Каждый раз, когда она выходила из комы, у нее начинались боли, но через некоторое время снова наступало облегчение, и не было проблем вообще. После каждого цикла, начинавшегося комой и заканчивавшегося облегчением, она становилась все яснее и прозрачней. Это не значит, что у нее не было трудных мгновений. Иногда она чувствовала себя потерянной. Иногда ей очень не хотелось умирать, видя рядом своих детей. В ее комнате изредка разыгрывались мелодрамы. Но она все больше становилась просто пространством. Единственное, что она читала, был трактат Третьего патриарха дзэн.

Тара, которая так много заботилась о Пам в предыдущие месяцы, позже рассказывала мне: «Однажды во время одного из ее обычных комообразных состояний я заметила, что глаза Пам широко открыты и она как бы смотрит вдаль. Она повторяла шепотом: „Солнце, солнце, конец, конец“, – и слезы потекли у нее из глаз… Даже когда она начала страдать недержанием, мне было приятно делать для нее самую неприятную работу. Мне никогда не приходило в голову жаловаться. Я думала только о том, как нам очистить себя настолько, чтобы ее невинность коснулась наших сердец».

Рождественским утром Пам помогли спуститься в столовую, чтобы она побыла со своей семьей в последний раз. Когда она вернулась наверх, было ясно, что она начинает покидать тело.
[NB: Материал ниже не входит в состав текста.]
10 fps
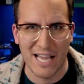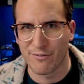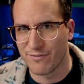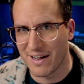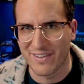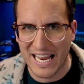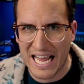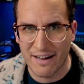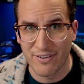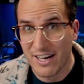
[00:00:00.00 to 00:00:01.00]
or
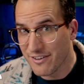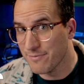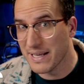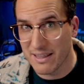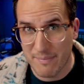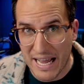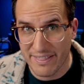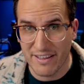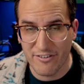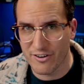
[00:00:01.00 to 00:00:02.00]
$5.5. To make the math
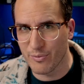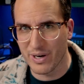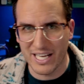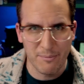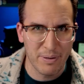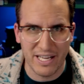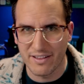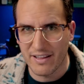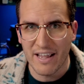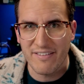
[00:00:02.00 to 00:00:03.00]
easier, we're going to pick a
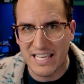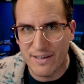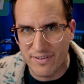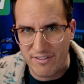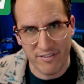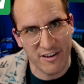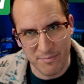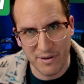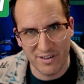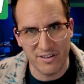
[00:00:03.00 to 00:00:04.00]
nice even $6
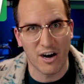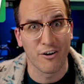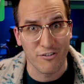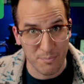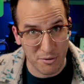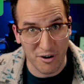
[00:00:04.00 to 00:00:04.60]
million per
При этом самое интересное было то, что, как заметили окружающие, у нее уже не было личности. Шло время, и она раскрывалась все больше и больше, уподобляясь пространству. Она была подобной процессу, происходящему в осознании, которое неделимо. Кто-то сказал о ней: «Она больше не существительное, она глагол».

Через день или два в окружении друзей она родила сама себя. Она была подобна пространству, растворяющемуся в пространстве. Не было ни малейшего ощущения подталкивания или оттягивания. Казалось, она сама в недоумении наблюдает весь этот процесс. Тара позже рассказывала: «Комната, казалось, была заполнена любовью и безмятежностью. Каждый молчаливо переживал безмятежность. Пам спокойно перестала дышать и выскользнула из тела. Слеза прокатилась по ее щеке, и она ушла». Это было покиданием временной формы, переходом.
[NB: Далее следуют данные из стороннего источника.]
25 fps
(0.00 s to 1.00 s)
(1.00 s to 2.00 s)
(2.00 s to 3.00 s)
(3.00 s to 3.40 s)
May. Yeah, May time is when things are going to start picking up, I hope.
Когда Тадзи роси, современный мастер дзэн, был при смерти, его главные ученики собрались возле его кровати. Один из них, зная, что роси любит одну разновидность пирожных, полдня искал их в кондитерских Токио и вот теперь преподнес их Тадзи роси. С едва заметной улыбкой умирающий роси взял кусочек пирожного и начал медленно его жевать. Его постепенно охватила слабость, и тогда ученики подошли к нему и спросили, есть ли у него, что сказать им перед смертью.
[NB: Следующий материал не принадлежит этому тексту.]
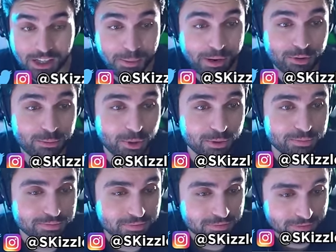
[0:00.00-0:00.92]
game ever, bro.
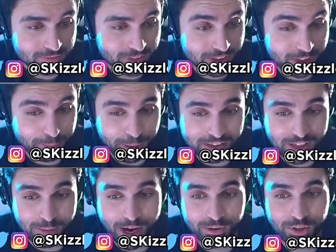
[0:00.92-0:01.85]
This is the best
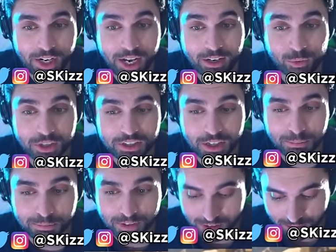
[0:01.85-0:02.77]
game ever. And it
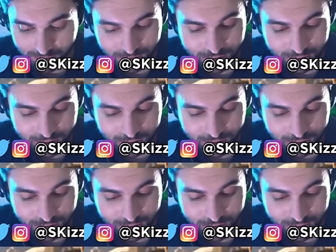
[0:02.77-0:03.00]
redeems.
– Да, – ответил роси. Ученики затаили дыхание, чтобы не пропустить ни одного слова.

– Дорогие мои, это пирожное было очень вкусным, – сказал он и скончался.

Когда такие существа умирают, они расширяются за пределы себя. Они просто уходят, оставив после себя горстку праха.

* * *

КТО УМИРАЕТ?

Мы все помешались в тюрьме —
Слишком долго живем мы в теле.
И в день своей смерти
Махараджи прошептал:
«Сегодня меня навсегда выпускают
Из центральной тюрьмы на
Свободу».
Но мы не живем в теле,
А тело живет в нас;
В своей жизни оно зависит от нас
(А не мы от него).
Иисус сказал:
«Аз есмь свет».
Все мы.
Вечносияющий.

ГЛАВА 22

МОМЕНТ СМЕРТИ

Наблюдая за многими нашими больными, когда они умирали, мы пришли к выводу, что момент смерти – это чаще всего мгновение великого покоя. Как правило, даже те, кто приближался к смерти в тревоге, перед смертью переживают раскрытие. Это напоминает смерть Робин, во время которой она, казалось, вспомнила то, что было давно забыто. Отношение к смерти, к выходу из тела, надо полагать, меняется в мгновения, предшествующие смерти. Каким-то образом человек чувствует, что все будет хорошо. Ум и сердце постепенно становятся одним целым. Один человек, который умер, а затем вернулся, чтобы рассказать нам о смерти, выразился так: «Смерть полностью безопасна».